__DATA SHOWN__
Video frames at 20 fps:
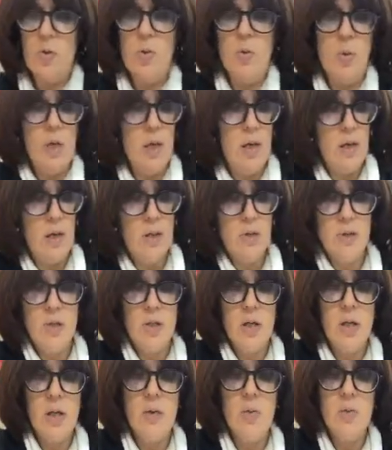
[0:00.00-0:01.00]
here's
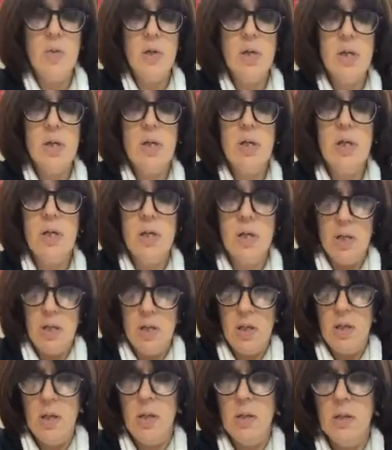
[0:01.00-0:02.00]
another one.
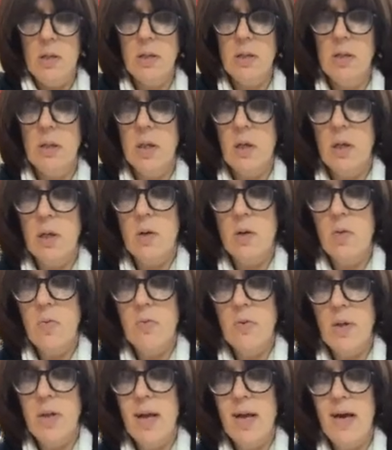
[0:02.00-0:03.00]
Just gonna
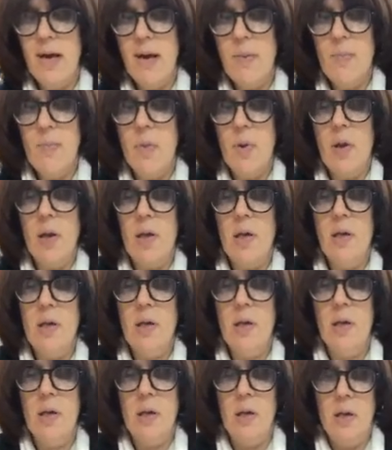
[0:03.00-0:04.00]
overlap.
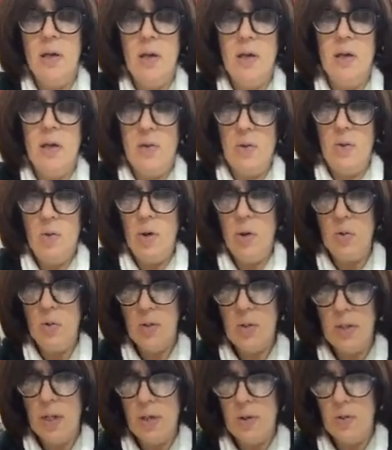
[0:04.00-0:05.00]
You
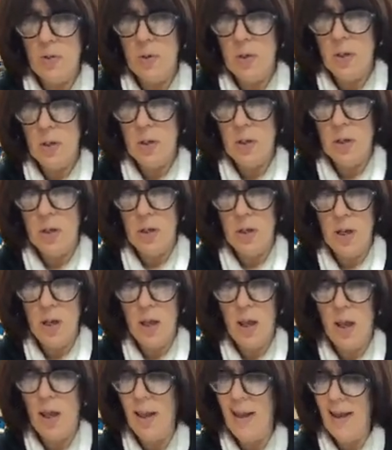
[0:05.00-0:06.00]
notice how
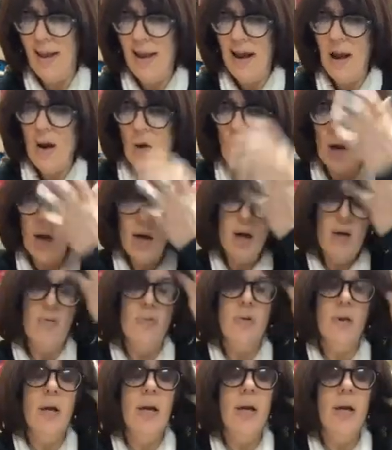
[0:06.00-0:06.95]
careful I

__TASK BRIEF__
Down to the last line, reproduce the material above exactly; skip its images.

__TASK SOLUTION__
Video frames at 20 fps:
[0:00.00-0:01.00]
here's
[0:01.00-0:02.00]
another one.
[0:02.00-0:03.00]
Just gonna
[0:03.00-0:04.00]
overlap.
[0:04.00-0:05.00]
You
[0:05.00-0:06.00]
notice how
[0:06.00-0:06.95]
careful I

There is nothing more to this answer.